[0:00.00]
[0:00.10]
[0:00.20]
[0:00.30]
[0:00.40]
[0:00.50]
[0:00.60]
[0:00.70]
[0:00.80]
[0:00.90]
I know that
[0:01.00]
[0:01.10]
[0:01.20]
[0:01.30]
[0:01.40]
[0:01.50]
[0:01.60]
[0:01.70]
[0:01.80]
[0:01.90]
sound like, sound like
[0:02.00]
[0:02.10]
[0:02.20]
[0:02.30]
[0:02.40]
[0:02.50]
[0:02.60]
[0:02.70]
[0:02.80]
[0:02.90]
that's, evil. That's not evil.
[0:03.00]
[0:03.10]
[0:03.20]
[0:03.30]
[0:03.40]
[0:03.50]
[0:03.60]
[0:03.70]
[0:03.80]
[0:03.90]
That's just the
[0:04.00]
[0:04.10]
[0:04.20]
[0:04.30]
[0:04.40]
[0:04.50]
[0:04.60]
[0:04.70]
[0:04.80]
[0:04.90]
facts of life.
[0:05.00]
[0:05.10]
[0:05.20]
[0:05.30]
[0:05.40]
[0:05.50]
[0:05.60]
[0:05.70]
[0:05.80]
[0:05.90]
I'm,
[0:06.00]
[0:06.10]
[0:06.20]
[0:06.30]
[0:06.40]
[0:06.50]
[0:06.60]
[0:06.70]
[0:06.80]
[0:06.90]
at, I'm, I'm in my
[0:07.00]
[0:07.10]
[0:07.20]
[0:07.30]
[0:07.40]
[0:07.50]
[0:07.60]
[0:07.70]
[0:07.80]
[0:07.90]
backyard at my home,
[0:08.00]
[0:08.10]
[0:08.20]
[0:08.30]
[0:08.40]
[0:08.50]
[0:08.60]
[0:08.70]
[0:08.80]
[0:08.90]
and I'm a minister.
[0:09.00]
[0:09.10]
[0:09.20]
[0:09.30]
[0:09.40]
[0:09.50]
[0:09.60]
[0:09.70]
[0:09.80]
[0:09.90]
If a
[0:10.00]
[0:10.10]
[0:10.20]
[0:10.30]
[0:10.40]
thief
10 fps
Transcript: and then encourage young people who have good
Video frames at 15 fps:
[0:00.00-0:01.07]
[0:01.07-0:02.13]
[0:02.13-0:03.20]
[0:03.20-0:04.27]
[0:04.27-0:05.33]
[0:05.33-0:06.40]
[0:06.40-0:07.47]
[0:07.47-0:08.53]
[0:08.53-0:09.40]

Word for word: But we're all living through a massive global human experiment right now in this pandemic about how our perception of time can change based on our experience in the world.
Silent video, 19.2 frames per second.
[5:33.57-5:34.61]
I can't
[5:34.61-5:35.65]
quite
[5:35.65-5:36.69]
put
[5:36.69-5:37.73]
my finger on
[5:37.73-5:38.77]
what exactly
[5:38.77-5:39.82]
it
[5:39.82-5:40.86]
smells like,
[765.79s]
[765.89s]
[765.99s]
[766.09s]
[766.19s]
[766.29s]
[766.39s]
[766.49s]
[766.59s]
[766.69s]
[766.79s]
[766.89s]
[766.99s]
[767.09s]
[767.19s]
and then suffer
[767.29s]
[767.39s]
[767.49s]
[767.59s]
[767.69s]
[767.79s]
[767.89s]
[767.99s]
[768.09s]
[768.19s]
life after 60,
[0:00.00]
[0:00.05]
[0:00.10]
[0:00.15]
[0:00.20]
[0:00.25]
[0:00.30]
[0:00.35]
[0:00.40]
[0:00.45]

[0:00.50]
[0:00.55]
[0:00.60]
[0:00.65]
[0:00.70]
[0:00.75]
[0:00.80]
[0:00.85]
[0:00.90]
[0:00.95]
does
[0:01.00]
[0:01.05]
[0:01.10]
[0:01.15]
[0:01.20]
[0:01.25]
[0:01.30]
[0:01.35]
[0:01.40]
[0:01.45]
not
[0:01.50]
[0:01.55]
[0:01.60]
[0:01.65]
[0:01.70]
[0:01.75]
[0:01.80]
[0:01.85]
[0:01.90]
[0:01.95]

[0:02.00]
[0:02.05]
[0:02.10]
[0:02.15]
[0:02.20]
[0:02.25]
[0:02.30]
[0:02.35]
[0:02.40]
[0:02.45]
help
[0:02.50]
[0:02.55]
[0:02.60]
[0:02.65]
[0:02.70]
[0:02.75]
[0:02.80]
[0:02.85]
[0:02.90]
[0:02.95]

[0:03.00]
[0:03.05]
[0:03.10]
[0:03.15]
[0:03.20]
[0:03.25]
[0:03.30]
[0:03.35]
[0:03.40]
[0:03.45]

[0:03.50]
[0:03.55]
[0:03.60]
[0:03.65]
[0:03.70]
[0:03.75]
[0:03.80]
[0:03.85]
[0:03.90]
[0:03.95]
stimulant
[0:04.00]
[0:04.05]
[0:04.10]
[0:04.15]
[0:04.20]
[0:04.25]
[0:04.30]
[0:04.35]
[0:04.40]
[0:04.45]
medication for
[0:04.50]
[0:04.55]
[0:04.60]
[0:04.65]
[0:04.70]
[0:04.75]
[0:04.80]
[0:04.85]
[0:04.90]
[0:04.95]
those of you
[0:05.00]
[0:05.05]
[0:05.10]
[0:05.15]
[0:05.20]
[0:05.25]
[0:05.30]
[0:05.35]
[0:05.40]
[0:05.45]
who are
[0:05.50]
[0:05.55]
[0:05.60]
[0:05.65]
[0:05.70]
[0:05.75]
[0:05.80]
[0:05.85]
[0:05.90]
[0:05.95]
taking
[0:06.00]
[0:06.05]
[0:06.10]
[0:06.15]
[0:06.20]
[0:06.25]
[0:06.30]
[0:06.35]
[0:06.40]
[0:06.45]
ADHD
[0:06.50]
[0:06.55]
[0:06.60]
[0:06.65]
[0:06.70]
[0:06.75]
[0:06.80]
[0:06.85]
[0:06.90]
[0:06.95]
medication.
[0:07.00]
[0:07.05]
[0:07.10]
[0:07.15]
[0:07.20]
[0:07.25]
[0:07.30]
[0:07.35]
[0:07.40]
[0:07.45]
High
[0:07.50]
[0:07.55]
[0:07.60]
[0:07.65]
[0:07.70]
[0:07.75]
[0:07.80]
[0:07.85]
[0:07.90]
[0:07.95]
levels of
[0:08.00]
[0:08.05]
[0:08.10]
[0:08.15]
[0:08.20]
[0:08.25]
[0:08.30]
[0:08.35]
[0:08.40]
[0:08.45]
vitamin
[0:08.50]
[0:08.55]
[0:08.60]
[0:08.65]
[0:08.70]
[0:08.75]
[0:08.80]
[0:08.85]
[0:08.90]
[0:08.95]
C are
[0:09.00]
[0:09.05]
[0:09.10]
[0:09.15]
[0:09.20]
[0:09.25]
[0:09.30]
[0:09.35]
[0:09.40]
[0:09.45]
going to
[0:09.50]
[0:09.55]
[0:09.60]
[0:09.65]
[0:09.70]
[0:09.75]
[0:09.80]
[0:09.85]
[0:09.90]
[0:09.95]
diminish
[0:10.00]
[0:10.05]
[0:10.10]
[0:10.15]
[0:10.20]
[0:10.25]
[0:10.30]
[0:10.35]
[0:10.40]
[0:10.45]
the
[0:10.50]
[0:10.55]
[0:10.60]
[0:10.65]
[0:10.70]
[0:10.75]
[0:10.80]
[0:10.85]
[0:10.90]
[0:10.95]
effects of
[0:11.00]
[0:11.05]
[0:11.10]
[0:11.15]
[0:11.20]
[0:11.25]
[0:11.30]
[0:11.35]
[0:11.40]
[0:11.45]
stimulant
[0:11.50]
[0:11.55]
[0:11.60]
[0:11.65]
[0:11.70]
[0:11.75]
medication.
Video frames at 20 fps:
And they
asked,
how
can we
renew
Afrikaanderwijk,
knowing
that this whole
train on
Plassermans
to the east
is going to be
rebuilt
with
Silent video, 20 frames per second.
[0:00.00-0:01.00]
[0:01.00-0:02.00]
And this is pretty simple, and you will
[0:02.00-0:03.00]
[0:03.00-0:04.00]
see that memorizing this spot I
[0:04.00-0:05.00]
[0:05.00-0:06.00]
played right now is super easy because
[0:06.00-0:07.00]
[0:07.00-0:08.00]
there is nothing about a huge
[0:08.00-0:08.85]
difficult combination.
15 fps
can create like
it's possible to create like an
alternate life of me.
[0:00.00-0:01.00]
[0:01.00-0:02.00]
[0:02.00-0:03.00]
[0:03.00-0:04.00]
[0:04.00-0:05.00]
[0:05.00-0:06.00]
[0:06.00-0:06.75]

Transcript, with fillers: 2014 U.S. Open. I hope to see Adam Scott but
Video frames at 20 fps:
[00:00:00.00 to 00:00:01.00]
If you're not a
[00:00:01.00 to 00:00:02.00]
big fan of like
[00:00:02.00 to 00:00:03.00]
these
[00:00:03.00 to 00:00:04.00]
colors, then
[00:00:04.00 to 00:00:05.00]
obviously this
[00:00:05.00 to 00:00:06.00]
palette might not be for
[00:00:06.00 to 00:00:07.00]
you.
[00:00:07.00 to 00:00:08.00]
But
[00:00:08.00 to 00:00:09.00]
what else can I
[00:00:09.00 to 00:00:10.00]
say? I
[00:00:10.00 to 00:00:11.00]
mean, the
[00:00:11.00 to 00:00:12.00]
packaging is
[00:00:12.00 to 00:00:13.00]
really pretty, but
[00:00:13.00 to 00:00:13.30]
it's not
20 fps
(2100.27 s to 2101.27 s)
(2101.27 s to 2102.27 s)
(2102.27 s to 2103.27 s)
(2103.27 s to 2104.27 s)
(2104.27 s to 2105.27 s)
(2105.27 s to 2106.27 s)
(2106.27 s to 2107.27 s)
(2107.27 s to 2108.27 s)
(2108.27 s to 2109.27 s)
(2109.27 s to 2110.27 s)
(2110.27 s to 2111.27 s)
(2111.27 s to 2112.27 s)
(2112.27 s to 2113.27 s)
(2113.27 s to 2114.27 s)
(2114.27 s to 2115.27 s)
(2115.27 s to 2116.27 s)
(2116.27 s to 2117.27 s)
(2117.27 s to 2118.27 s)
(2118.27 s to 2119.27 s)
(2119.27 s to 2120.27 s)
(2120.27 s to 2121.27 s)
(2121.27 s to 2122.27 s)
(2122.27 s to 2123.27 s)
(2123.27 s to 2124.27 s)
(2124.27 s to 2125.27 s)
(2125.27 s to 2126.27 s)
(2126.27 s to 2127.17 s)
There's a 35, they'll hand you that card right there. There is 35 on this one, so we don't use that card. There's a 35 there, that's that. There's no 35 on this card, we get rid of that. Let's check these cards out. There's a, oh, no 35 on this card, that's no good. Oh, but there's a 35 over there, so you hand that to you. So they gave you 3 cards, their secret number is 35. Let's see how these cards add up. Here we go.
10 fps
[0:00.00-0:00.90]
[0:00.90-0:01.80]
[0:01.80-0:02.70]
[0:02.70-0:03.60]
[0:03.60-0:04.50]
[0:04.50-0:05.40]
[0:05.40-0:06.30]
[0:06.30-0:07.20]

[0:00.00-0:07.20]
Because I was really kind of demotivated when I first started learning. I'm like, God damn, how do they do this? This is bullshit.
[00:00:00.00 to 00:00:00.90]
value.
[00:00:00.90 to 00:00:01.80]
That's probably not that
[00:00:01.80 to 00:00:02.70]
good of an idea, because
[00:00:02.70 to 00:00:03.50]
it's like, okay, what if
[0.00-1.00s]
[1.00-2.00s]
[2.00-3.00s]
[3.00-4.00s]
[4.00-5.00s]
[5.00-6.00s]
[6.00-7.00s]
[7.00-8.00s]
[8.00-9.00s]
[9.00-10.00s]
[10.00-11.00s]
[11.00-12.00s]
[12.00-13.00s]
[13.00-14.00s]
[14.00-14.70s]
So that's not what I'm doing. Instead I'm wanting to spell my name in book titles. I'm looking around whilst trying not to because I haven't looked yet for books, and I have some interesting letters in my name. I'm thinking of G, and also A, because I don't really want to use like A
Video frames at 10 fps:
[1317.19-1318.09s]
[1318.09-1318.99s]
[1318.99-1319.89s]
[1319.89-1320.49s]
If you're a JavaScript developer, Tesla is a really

□ □ □ □ □ □ □

> INSTRUCTIONS TO FOLLOW
Tally the lines in this data that hold the word "second" and state only the count.

> REPLY TO THE EXERCISE
2